Paper No. 129-5
Presentation Time: 2:45 PM
MAGNETOSTRATIGRAPHY OF THE CONTINENTAL REFERENCE SECTION FOR LATEST PERMIAN THROUGH EARLY TRIASSIC OF NORTH CHINA AT DAYULIN (HENAN PROVINCE)
The Dayulin section in Henan Province contains the thickest well-studied continental-facies succession of uppermost Permian and lower Triassic on the North China Block. This interval is dominated by an influx of fluvial clastics into a marginal-lacustrine setting. We obtained the magnetic polarity zonation for 280 meters that correlates to the majority of the Changhsingian (uppermost stage of Permian) through the middle Smithian (lower substage of the Olenekian Stage).
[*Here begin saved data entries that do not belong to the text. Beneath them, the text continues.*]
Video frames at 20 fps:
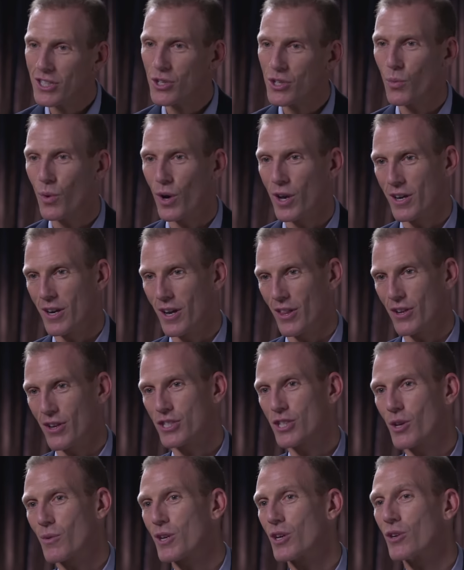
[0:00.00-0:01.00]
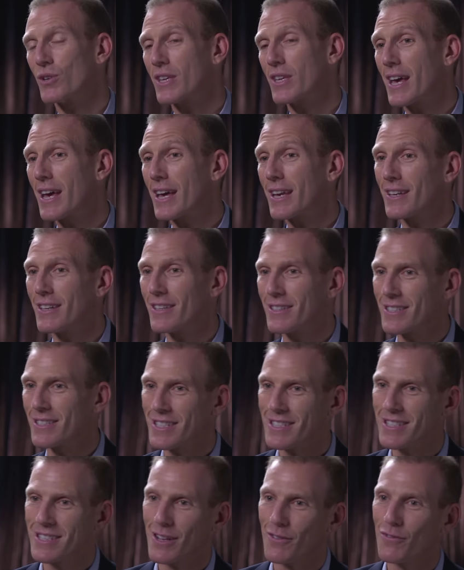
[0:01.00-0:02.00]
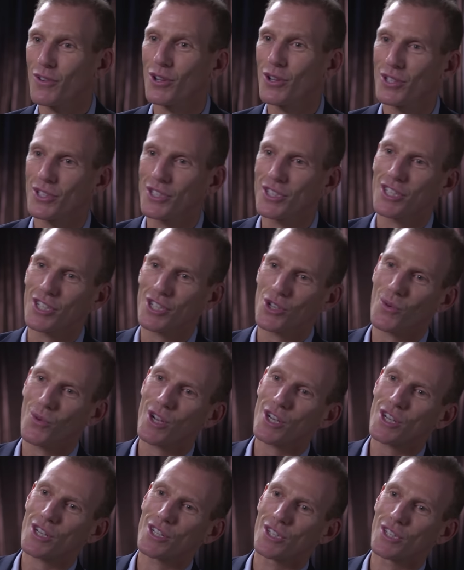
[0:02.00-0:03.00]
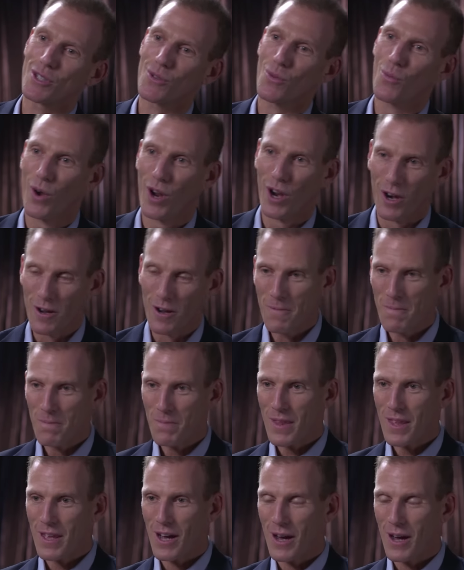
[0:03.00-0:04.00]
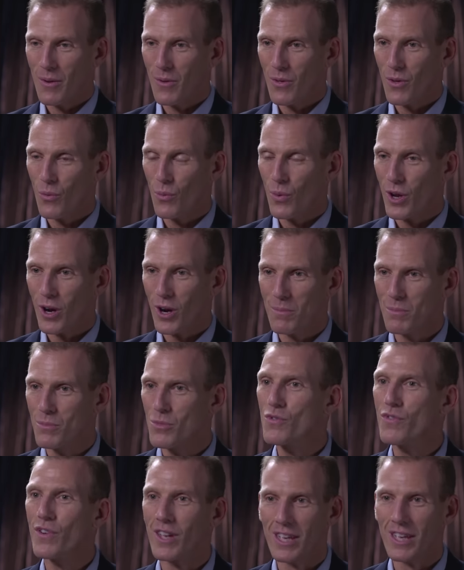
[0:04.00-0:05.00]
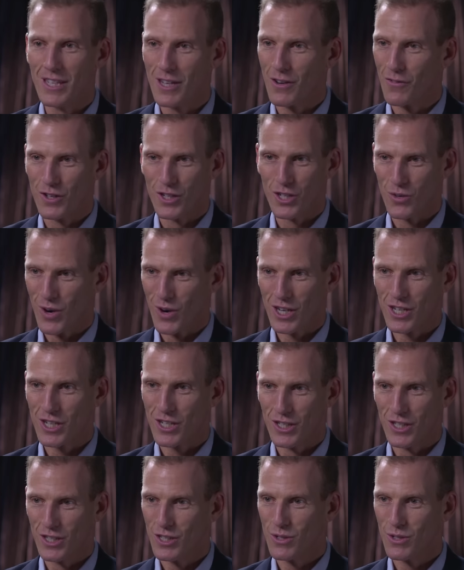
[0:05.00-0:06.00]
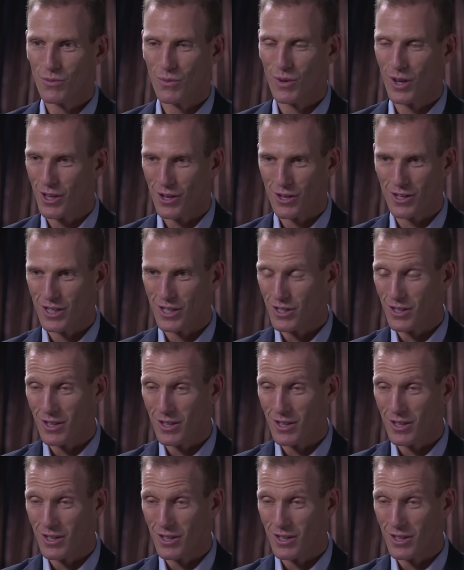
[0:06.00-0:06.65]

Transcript: to one another so we don't get in difficult situations where we are moving in different directions, whether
The mean direction, uncorrected for potential sediment inclination shallowing, of 331° declination and 36° inclination (a95 = 6°) is consistent to previous poles from same time period of North China. Applying an inclination correction to the apparent 19°N paleolatitude yields an adjusted value of 30°N. The magnetostratigraphy was correlated to the polarity pattern of the main South China marine reference sections at Meishan (GSSPs of Changhsingian Stage and of the Induan Stage) and at Chaohu (proposed GSSP for the Olenekian Stage). Those astronomical-tuned South China sections enable the projection of standard geologic substages, major excursions in temperature and documented in those South China marine deposits to the succession of fluvial and lacustrine facies at the Dayulin section. The middle through late Changhsingian is a floodplain setting with channelized sands. The end-Permian mass extinction and elevated temperatures of earliest Triassic projects to into a non-fossiliferous clay-and silt-rich interval with lacustrine carbonate horizons that may indicate a local high stand of the regional lacustrine facies. Cross-bedded sandstones interbedded with siltstones of the late Griesbachian through early Dienerian “warm interval” contain microbially induced sedimentary structures(MISS). The projected cooler interval of the latest Dienerian through earliest Smithian is marked by a high accumulation rate of thick cross-bedded sandstones without significant finer-grained interbeds. The warmer middle Smithian is a return to a floodplain setting. This local pattern of more clay-rich sediments during warm climates and increased influx of coarse clastics during cooler climates suggests an alternation between dominances of chemical weathering and of physical weathering, and the greatest sediment influxes occur during the cooler climates.